Food for Thought Friday: Shoofly Pie

Shoofly Pie

Some vacation time last week found me in Bethlehem, Pennsylvania. While I grew up in Connecticut, both my mother and father were raised in Bethlehem, and we spent a lot of time there when I was a kid. So much so, no map was necessary for this trip; I navigated our journey across four states, through city streets, along back roads and well-worn shortcuts—familiar to me “like the back of my hand.”

Traveling back to the area brought to mind a great many memories from when I was little—most notably, the food.

Granted, Bethlehem has changed a lot since I was young. IT is younger now—more hip, with its bistros and brewpubs, sidewalk cafés and artisan bakeries. I imagine, soon, the new casino will soldier in more change—every tourist brochure is already brandishing “Emeril’s Chop Shop” in lieu of the charming downtown eateries. But for now, there is a sweet mix of familiar and new.

My old favorites were greatly influenced by the peoples who call Pennsylvania home—the Amish, the Pennsylvania Dutch, the Moravians, and those of German and Polish descent. You can tell by the names that they are not your average fare: scrapple and summer bologna, Shoofly Pie and Moravian Sugar Cake, red beet eggs and chow chow.

I think my favorite of the favorites is Shoofly Pie, if for no other reason than the name: shoo fly pie. You’ve got to love what your mouth does when you say it!

You’ve got to love what your mouth does when you taste it! Shoofly Pie is a Pennsylvania Dutch dessert. It’s a layered treat of almost-sweet crumbs and gooey molasses—the “wet bottom” part of a traditional wet-bottom Shoofly Pie.

I thought I would share the following recipe with you, courtesy of the Walp’s Family Restaurant Cookbook. Walp’s was a restaurant in neighboring Allentown, Pennsylvania that served traditional Pennsylvania Dutch food for 62 years. It was my grandfather Pappy’s favorite place for family celebrations and one of the first places I ever ate Shoofly Pie.

Enjoy!

• • •

Shoofly Pie

LIQUID
Combine and mix thoroughly:
3/4 cup mild molasses
3/4 cup hot water
1/2 tsp baking soda

CRUMBS
Combine and blend thoroughly:
1-1/4 cups flour, sifted
1/2 cup granulated sugar
1/8 tsp salt
2-1/2 tbsp solid vegetable shortening

1 unbaked 8-inch pie shell (prepared or make your own)

Prepare crumbs first and set aside; then, prepare liquid and set aside for 5 minutes.

Pre-heat oven to 400 degrees. Thoroughly stir liquid, and place 1-1/4 cups into the unbaked pie shell. Add 1 cup of crumbs to the liquid in pie shell. Let stand for 2 minutes. Add another cup of crumbs evenly over the pie. Place immediately into the pre-heated oven and bake for 10 minutes.
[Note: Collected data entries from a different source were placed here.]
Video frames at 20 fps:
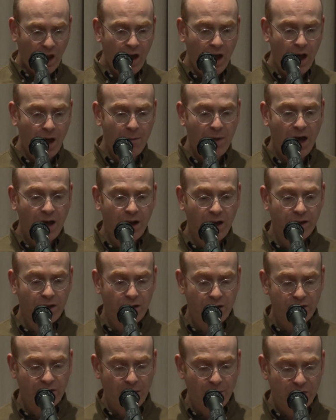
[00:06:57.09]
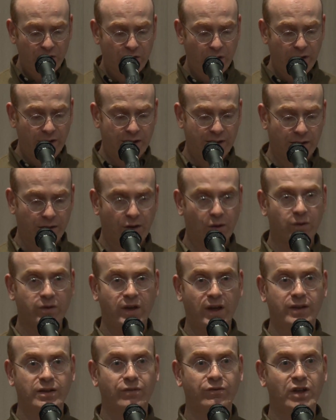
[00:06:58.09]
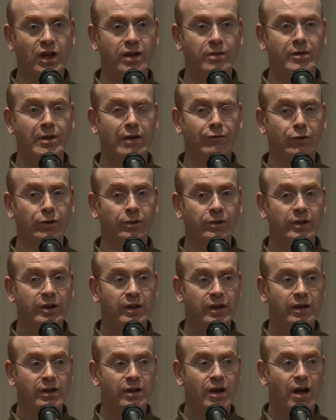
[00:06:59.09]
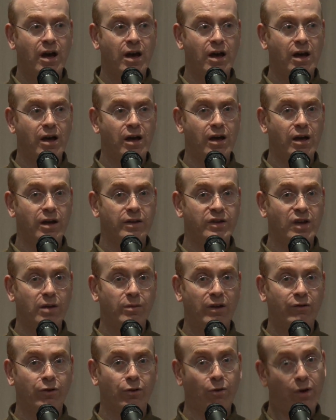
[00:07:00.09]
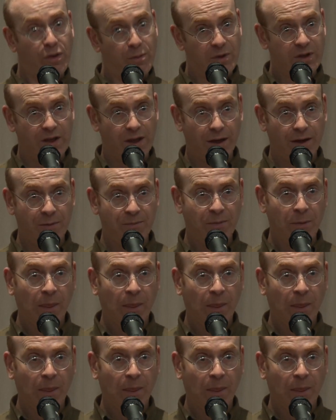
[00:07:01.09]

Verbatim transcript: Um, and I'm going to demonstrate this in the context of type level, uh, type level arithmetic.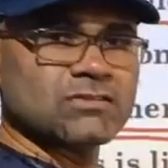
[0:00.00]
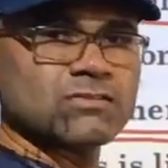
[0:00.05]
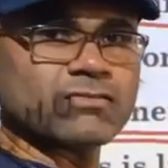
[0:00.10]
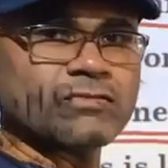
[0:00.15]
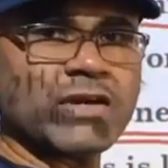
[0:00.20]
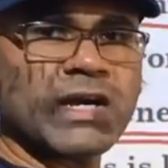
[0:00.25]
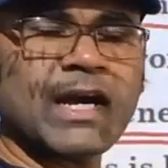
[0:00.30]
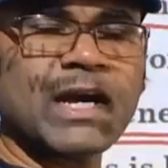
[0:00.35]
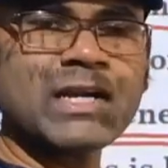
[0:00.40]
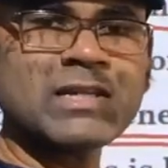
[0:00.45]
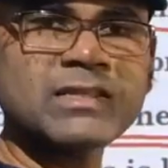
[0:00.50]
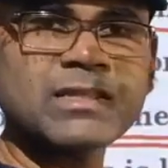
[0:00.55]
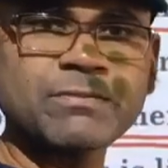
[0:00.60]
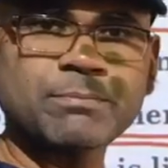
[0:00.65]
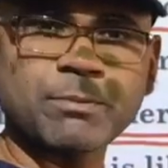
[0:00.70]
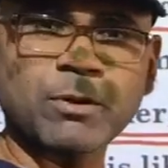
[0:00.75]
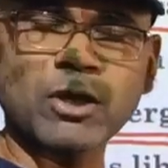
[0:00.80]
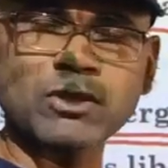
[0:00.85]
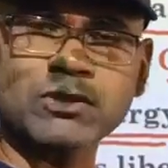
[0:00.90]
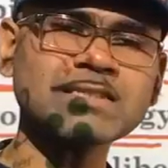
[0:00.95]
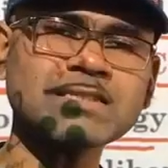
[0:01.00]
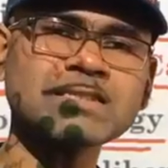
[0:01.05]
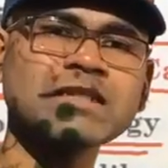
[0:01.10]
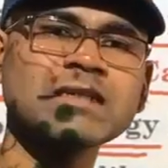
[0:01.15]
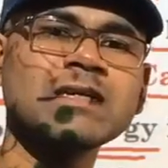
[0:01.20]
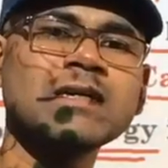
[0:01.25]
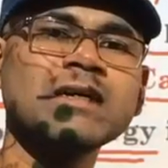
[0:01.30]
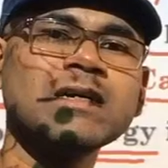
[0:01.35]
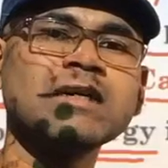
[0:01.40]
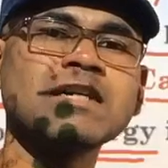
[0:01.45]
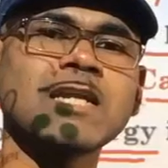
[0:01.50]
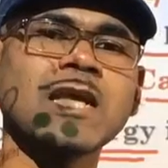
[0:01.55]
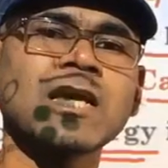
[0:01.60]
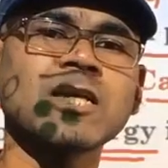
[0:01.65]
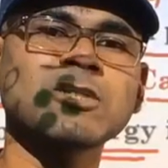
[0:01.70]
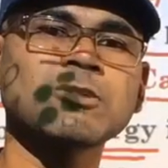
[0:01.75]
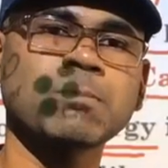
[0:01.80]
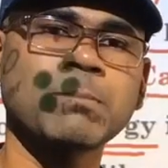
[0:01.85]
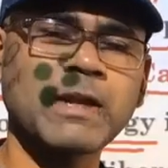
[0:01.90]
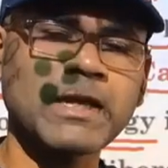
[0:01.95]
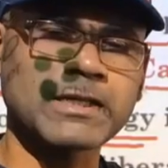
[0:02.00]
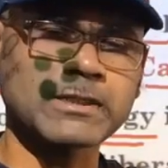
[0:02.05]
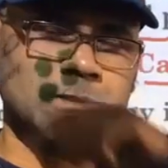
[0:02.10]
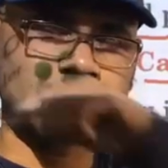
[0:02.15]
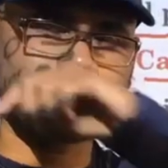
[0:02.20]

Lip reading: where the process takes place,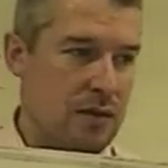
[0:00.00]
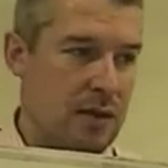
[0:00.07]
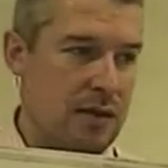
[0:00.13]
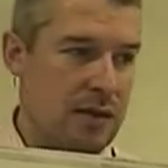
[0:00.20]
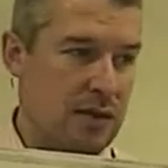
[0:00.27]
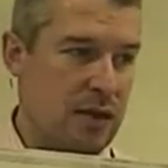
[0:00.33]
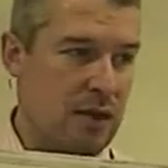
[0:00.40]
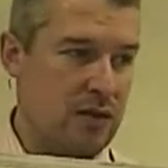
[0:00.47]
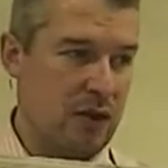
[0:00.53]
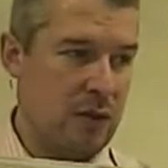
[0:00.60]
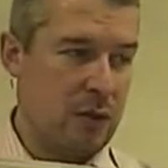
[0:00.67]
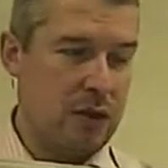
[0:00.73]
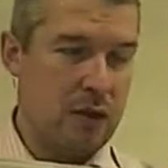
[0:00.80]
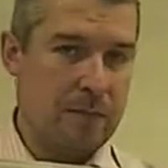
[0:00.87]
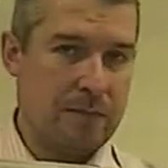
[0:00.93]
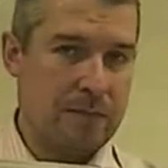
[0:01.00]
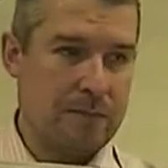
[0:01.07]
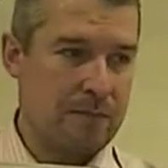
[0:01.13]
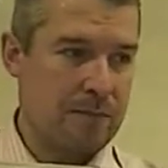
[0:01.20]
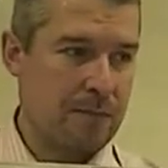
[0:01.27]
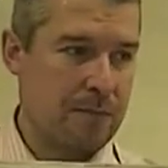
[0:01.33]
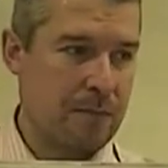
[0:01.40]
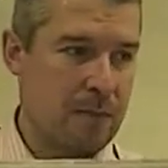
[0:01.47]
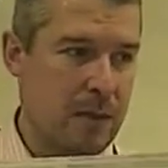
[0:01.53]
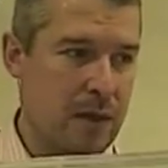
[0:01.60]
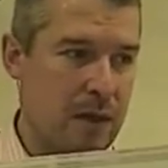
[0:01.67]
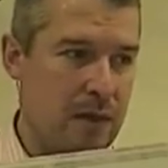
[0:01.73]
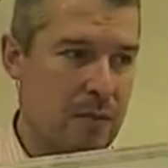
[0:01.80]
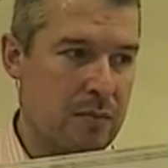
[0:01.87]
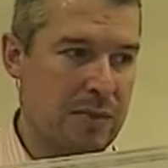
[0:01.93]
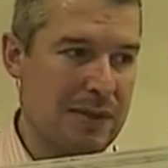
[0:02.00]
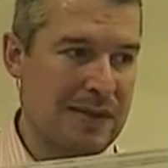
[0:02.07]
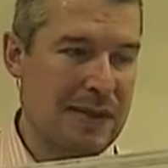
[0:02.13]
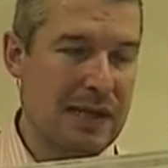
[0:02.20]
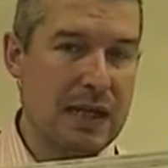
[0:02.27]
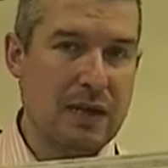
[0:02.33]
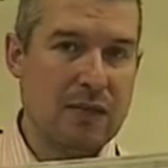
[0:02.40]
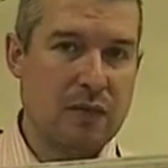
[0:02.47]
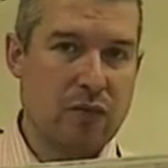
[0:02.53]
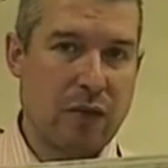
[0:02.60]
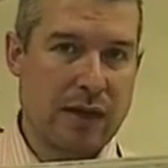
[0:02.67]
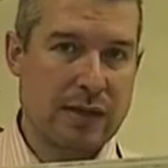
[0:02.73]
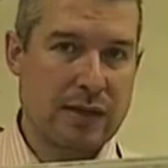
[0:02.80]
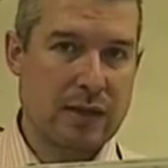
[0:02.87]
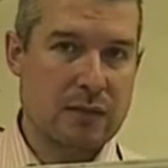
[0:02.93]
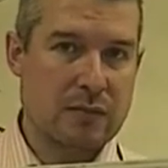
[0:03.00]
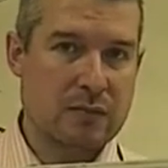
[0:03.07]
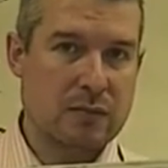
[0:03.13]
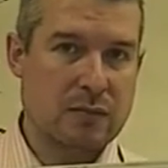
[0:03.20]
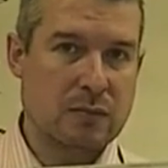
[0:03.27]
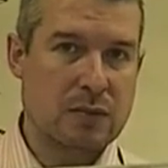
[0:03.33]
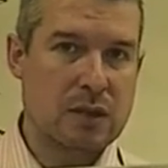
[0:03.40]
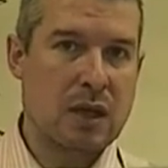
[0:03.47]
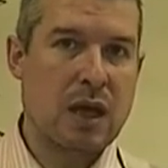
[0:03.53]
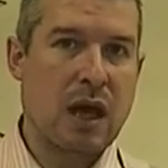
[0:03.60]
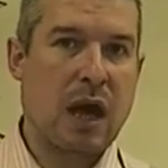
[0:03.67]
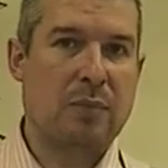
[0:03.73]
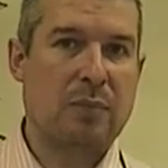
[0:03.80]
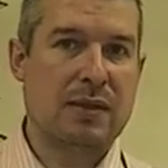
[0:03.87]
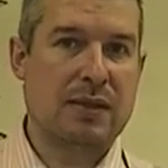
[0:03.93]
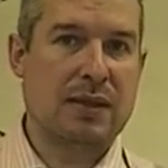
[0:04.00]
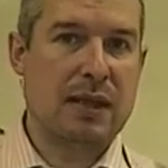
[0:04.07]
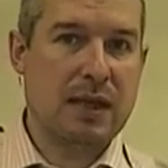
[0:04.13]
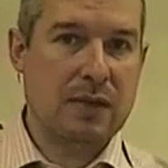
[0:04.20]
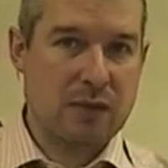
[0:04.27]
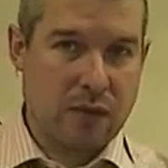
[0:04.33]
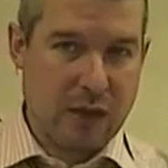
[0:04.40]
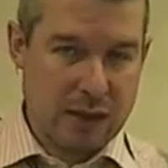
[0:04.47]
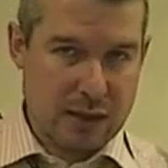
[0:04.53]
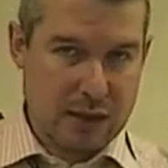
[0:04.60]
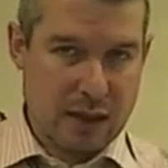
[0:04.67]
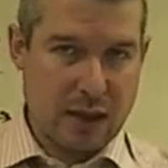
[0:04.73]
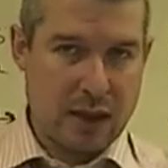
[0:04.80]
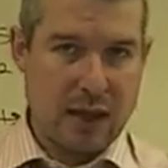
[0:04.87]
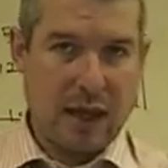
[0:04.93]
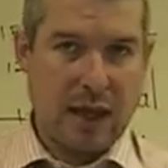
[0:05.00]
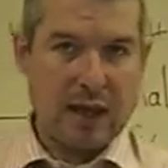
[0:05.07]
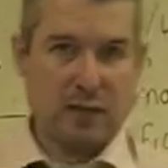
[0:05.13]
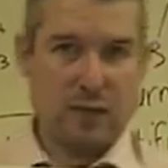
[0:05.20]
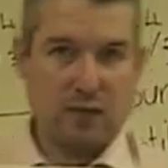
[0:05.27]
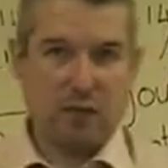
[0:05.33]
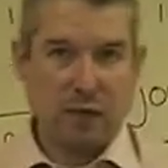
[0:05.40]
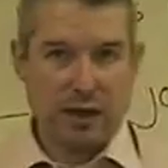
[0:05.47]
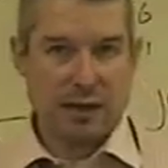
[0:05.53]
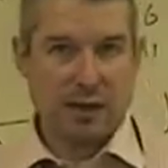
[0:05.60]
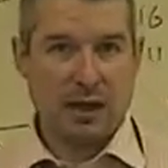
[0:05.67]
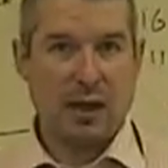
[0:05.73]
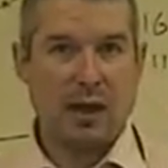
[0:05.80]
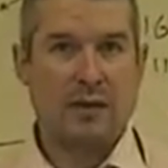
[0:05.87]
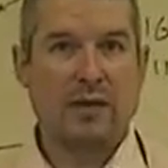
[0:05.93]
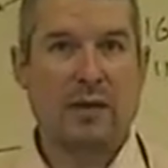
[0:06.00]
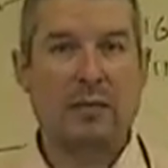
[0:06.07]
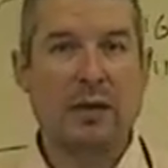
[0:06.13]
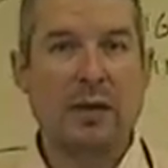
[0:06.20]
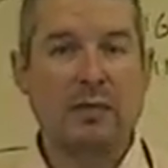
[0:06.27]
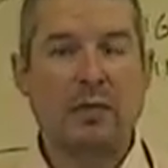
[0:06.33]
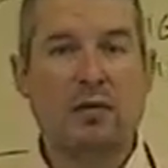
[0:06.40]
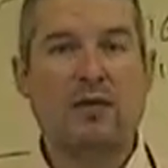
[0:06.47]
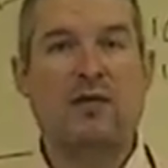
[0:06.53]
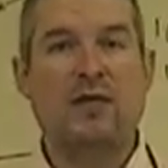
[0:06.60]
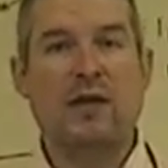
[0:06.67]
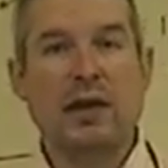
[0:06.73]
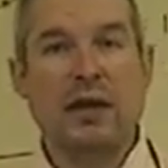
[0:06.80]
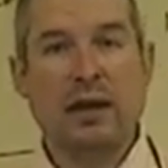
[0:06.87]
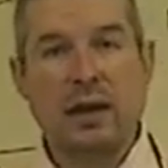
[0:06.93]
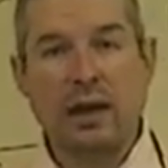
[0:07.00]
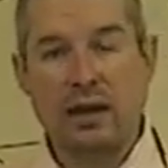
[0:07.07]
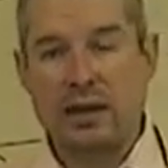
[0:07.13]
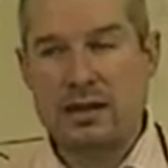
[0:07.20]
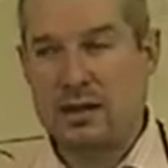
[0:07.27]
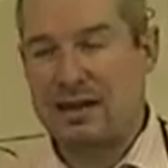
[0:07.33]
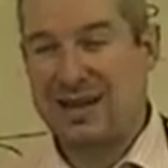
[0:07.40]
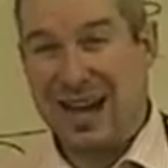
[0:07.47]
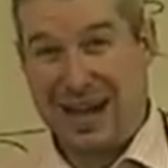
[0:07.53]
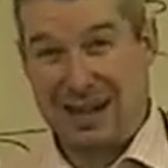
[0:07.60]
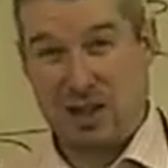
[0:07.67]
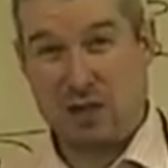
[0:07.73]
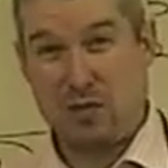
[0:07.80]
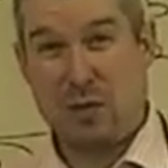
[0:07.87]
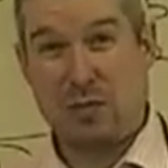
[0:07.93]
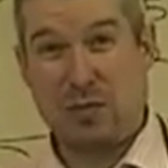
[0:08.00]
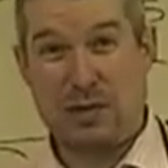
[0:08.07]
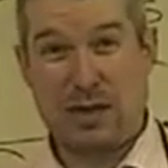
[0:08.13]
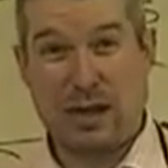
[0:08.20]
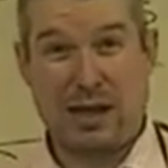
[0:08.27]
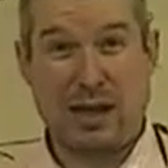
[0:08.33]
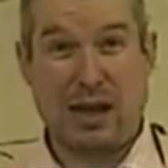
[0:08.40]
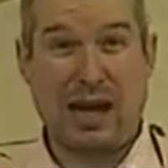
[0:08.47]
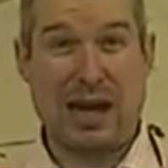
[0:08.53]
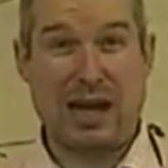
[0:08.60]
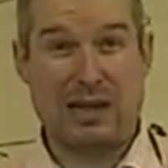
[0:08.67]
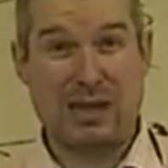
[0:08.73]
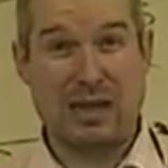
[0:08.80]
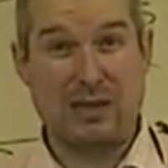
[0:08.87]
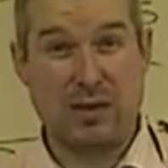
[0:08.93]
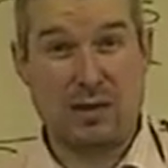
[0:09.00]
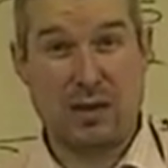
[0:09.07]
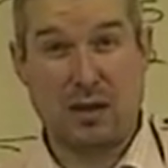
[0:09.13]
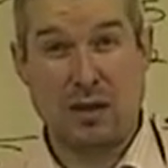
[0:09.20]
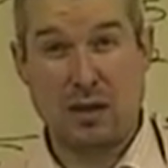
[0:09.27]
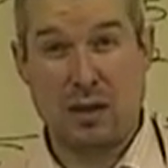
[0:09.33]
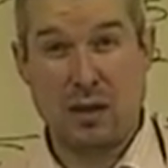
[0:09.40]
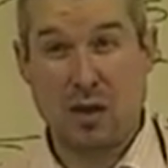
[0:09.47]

This is an interesting word. Perceived risk. A perceived risk is the risk that people feel is attached to a particular activity.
Reduce heat to 350 degrees and continue baking for about 50 minutes.

• • •

9 Responses

  1. Tara (Buckley) Googins

    and what a perfectly descriptive name – can you imagine, long ago, someone making this pie out of whatever they had available, serving it at, say, a barn raising or some community event, and everyone’s outside eating, and everyone loves this pie, and people are so possessive of their slice of it that all the mothers and aunts and grandmothers are fretting over their families’ plates, swatting away the insects, saying “Shoo! Shoo, fly! Get away! Shoo, fly, shoo!” so that when someone finally does ask, “What’s this pie called?” no one can answer, because the woman who made it has already gone home and at church the next day someone asks her to bring along another delicious “shoo fly pie” to the next gathering… sounds like something my grandmother would have made! thanks for sharing, jen!

  2. Maddie

    Oh Jen, how perfectly wonderful ! ~ so happy to have the shared memories and the recipe, AND Tara’s delightful story of how it might have first been served and gotten it’s name! ALL yummy!

  3. doreen costanzo

    hey jen! yet another thing in common with you. i have many happy memories in PA camping with my family. we would spend a whole week in PA. almost every summer. we did many weekend trips too thru out the summer as well. one of our favorite haunts was Haags Hotel. and we would have a pennsylvania dutch dinner with like 20 side dishes. everything was fabulous. and of course there was shoo fly pie for dessert. we’re talking circa 1970 – 1977. it was a huge huge treat to go out for dinner back then and an even bigger treat when we were camping. thanks for bringing back so many fond memories from being a kid. when going out to dinner and getting dessert was beyond the beyond
    doreen : )

  4. shae

    I made a Shoo-Fly Pie, have one just out of the oven now and still hot, for Sunday dinner today. I start with a crumb layer and alternate with the liquid, just a little different than yours. I also use granulated sugar instead of brown sugar. Really nice dessert. I enjoy seeing how others make their recipes.